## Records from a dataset
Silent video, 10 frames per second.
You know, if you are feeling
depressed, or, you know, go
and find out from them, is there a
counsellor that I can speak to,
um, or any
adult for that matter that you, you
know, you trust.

...

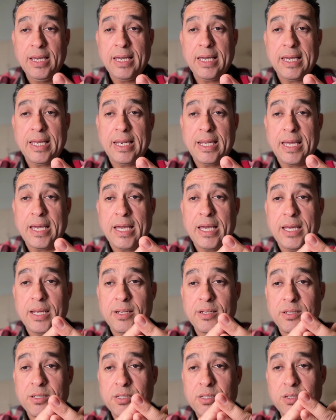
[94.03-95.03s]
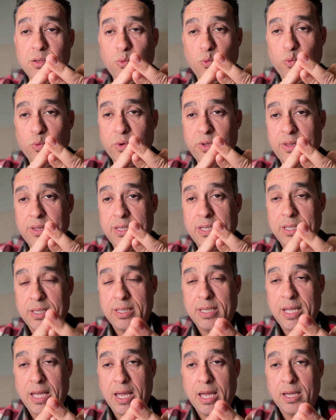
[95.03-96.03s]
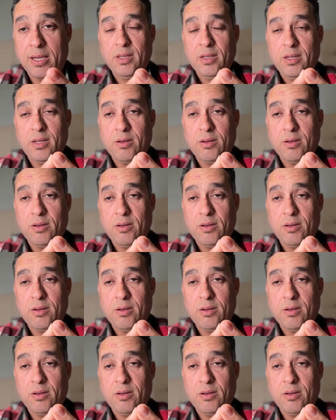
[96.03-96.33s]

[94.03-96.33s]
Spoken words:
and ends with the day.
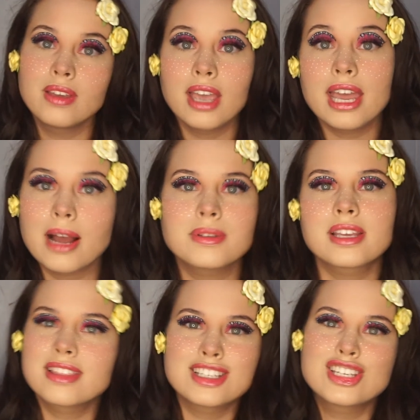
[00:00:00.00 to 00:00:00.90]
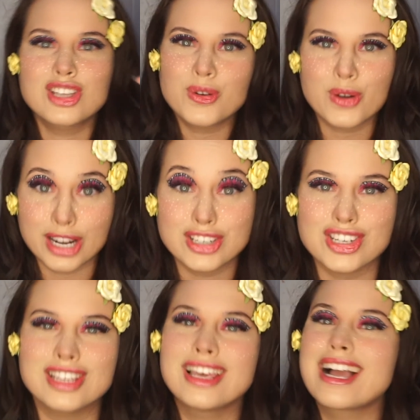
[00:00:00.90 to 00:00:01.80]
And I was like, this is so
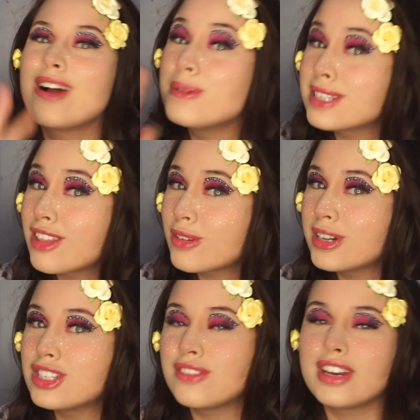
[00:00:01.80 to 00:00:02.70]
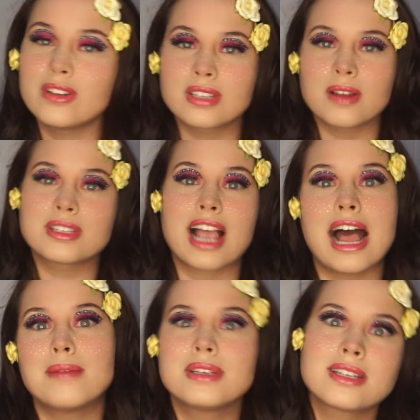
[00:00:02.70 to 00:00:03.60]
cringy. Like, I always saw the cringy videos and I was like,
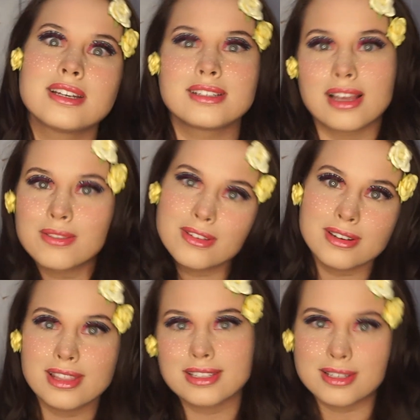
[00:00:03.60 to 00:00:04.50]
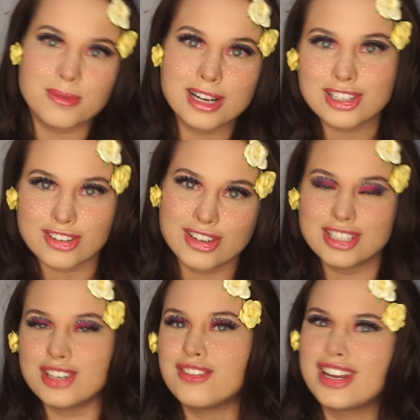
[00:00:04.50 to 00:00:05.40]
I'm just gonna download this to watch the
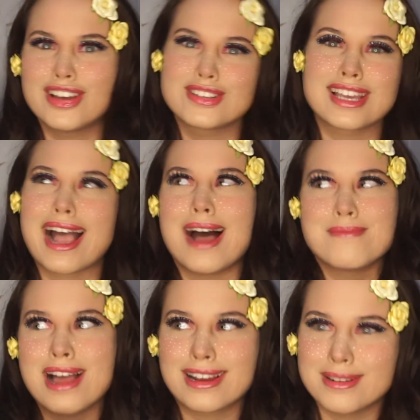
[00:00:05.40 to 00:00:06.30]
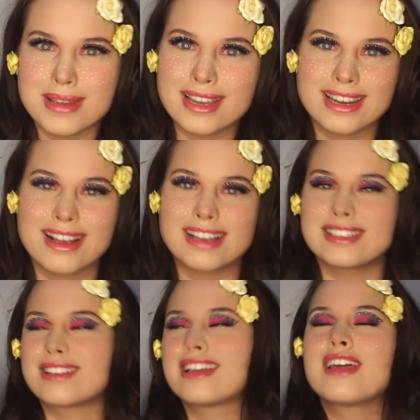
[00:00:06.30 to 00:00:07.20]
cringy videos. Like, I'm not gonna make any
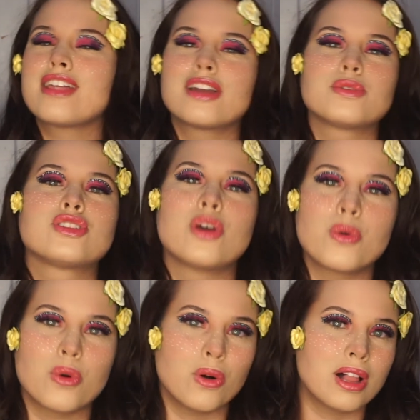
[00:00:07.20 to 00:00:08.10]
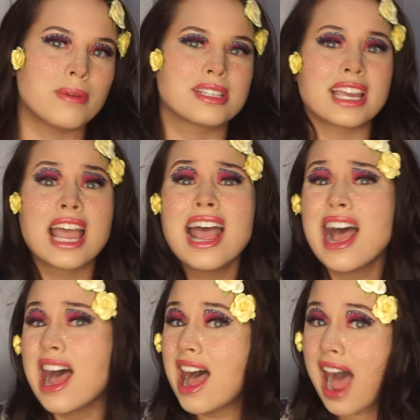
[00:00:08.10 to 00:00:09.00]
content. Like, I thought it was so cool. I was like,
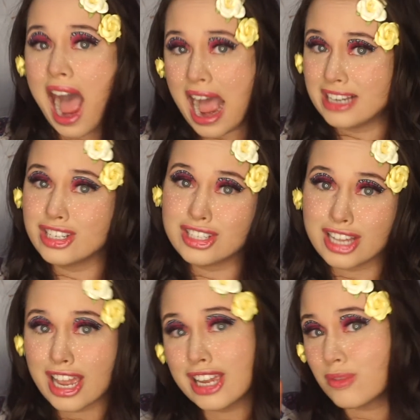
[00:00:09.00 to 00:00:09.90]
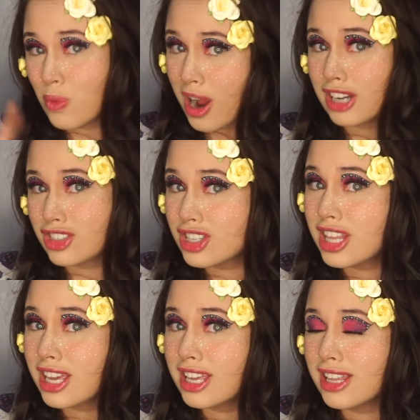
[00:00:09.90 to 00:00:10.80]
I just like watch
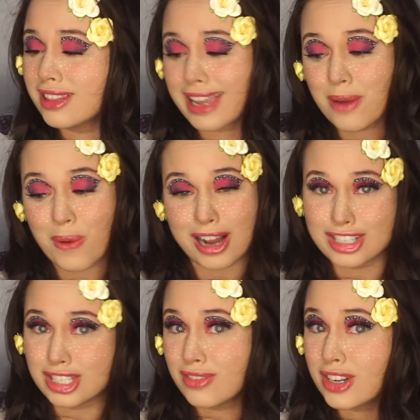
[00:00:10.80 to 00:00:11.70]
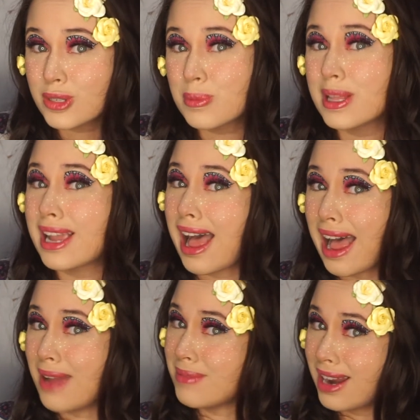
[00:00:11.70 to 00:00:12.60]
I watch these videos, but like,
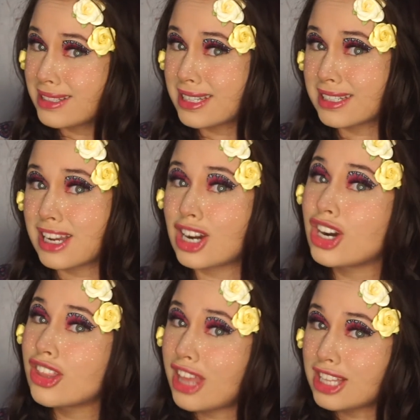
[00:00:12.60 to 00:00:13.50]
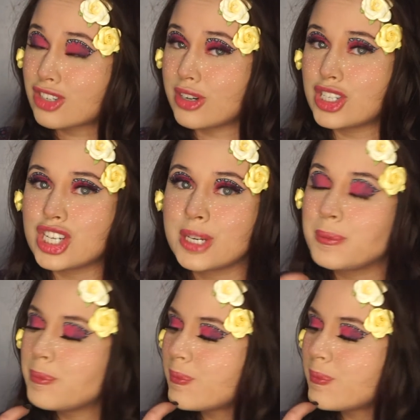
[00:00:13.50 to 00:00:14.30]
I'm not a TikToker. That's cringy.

## Work to be completed
Looking above, find the stretch of lines that opens with the one holding "[95.03-96.03s]" and closes with the one holding "[00:00:01.80 to 00:00:02.70]". Copy it exactly, pictures excluded.

## Answer to the exercise
[95.03-96.03s]
[96.03-96.33s]

[94.03-96.33s]
Spoken words:
and ends with the day.
[00:00:00.00 to 00:00:00.90]
[00:00:00.90 to 00:00:01.80]
And I was like, this is so
[00:00:01.80 to 00:00:02.70]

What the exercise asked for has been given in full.